Since the Dope can identify pretty much any literary work ever written, by anyone, of any kind, at any time since clay tablets went out of style, I present a challenge.
When I was in college, one of my literature textbooks had a collection of humorous essays. One of those essays was about “kitsch” - things that were so bad that they exerted a strange charm. The essay mentioned, for instance, an iron statue of Otto von Bismarck, “with iron bags under his iron eyes”, which no sane person would wish to possess, but which nonetheless tempted the author to buy and keep and pass along to his descendants.
Another example was of an alleged play, about (I believe) the Boy Scout movement. The author claimed that the play had run for years catering/pandering to audiences composed of kitsch lovers, who came to the play repeatedly and memorized the dialog. Sort of like The Rocky Horror Picture Show , but a play.
The scene described by the essay author was set in a forest. The Boy Scouts arrive on the scene, unpack their trappings, and look to their leader for direction. The leader, accompanied not so sotto voce by most of the members of the audience -
"Fresh water must be our first consideration!"

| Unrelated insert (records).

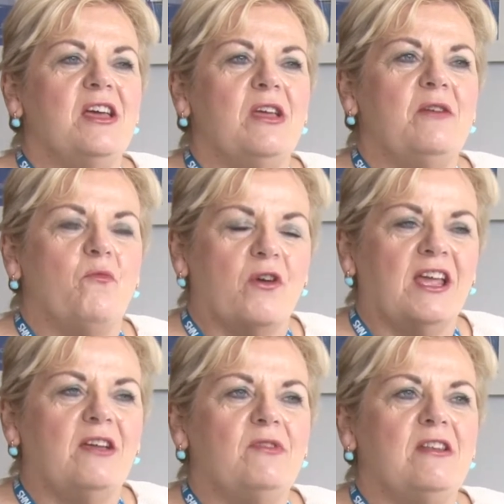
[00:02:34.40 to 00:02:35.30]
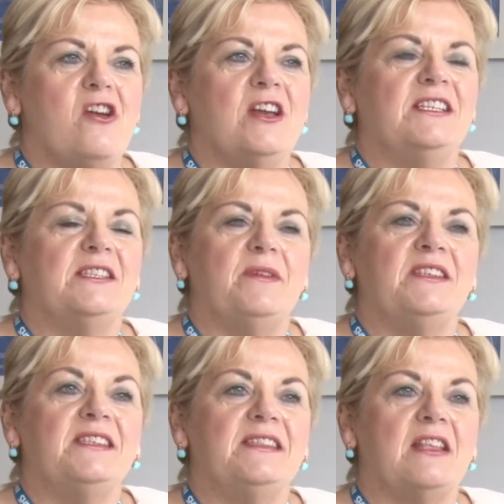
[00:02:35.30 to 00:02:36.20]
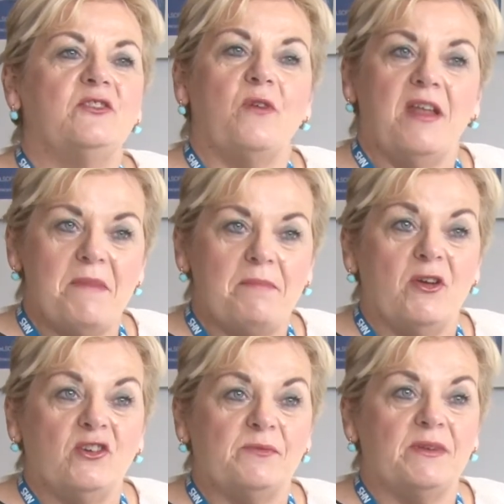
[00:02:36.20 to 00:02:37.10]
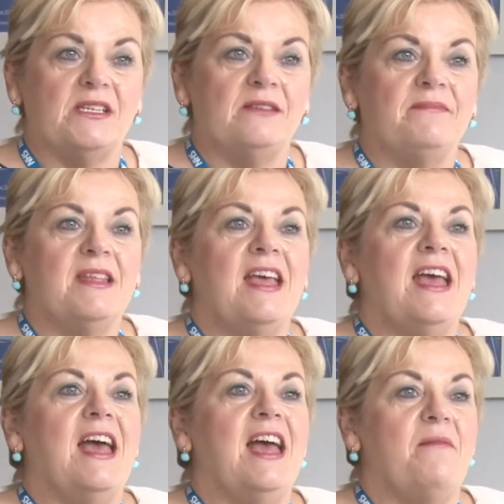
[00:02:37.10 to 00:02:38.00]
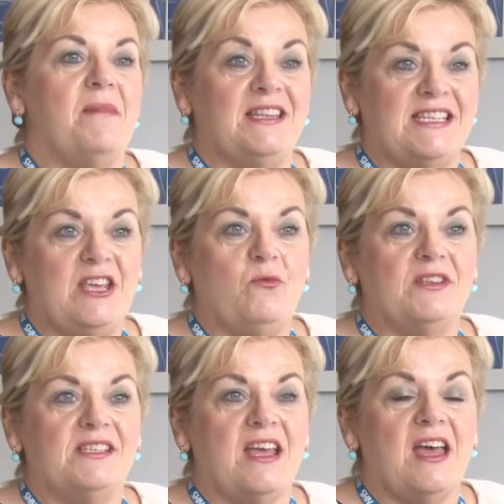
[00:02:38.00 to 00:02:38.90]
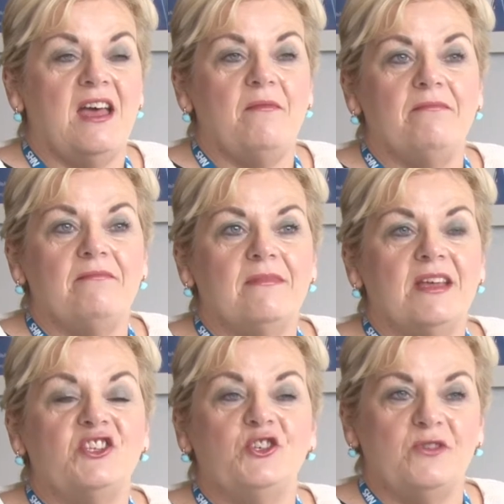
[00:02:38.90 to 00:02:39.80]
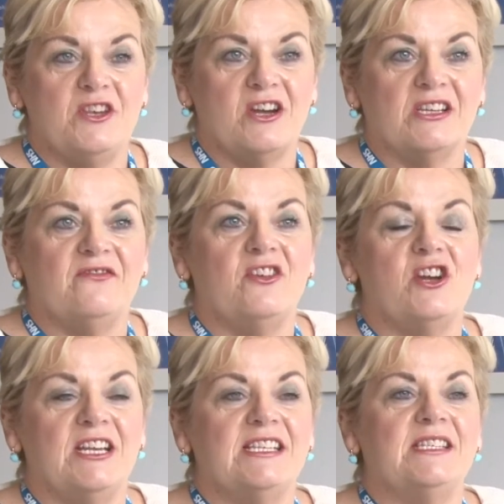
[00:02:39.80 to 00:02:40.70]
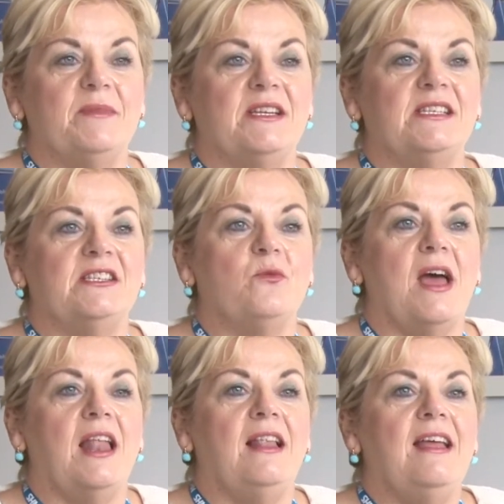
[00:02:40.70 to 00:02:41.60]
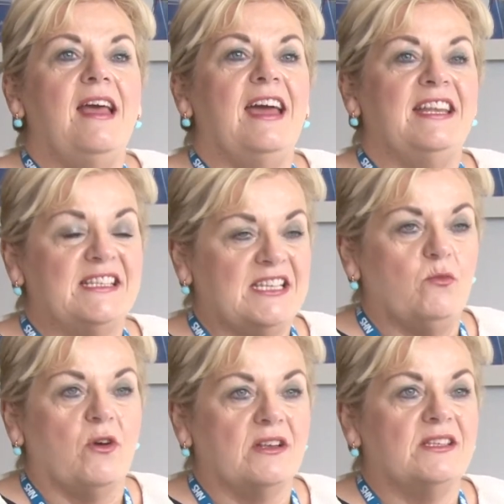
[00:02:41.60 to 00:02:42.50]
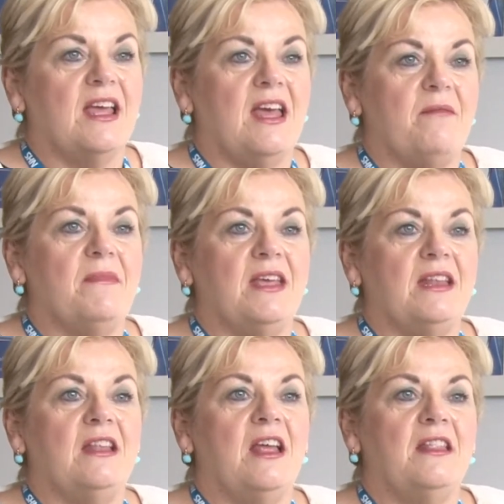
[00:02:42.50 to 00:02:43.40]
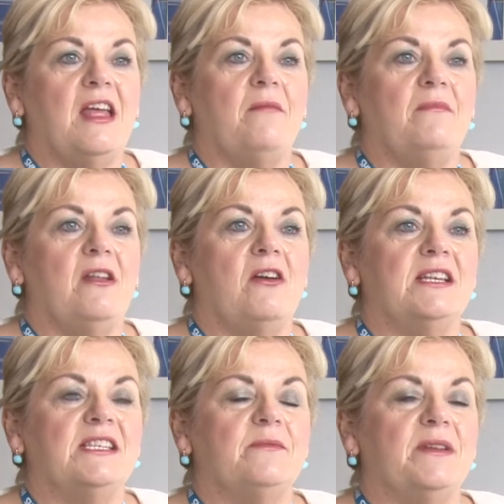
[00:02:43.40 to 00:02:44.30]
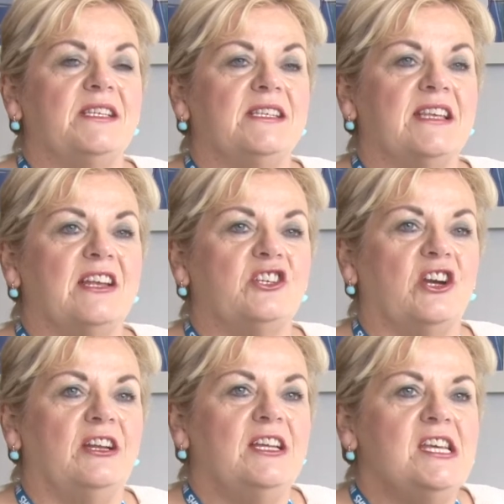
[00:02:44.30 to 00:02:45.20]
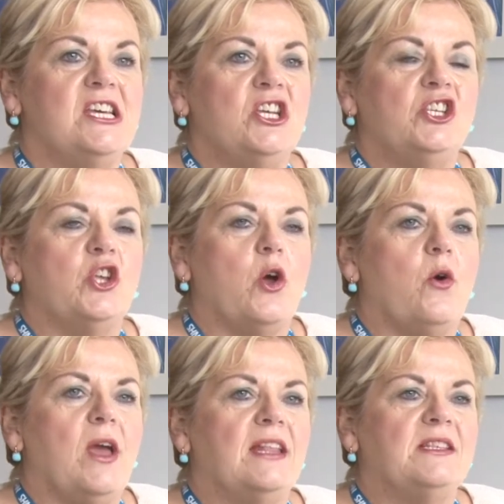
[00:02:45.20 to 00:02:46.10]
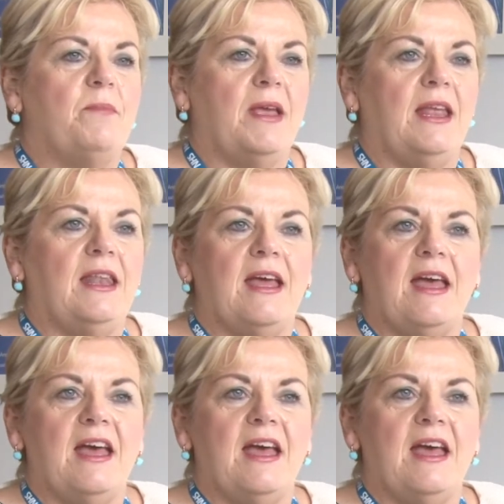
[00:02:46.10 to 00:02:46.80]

in working with learning disabilities, that's where I met my husband, and he was a student nurse for learning disabilities as well, and he still works in learning disability sector. So it's been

Question the first - was this a real play? It would break my heart in a minor way to think that it had never lit up the boards, based on that one piece of dialog alone. Question the second - is the name of this triumph, and (especially!) the text available online? As a dedicated kitsch lover myself, I would dearly love to see if the rest of the play lives up to that one shining moment of clarity and vision.
Thank you kindly! Also for the reference to that “Clerk of Oxenford” essay on kitsch, which looks fun. (And now I really want to read Young England, but it doesn’t seem to be gutenberged.)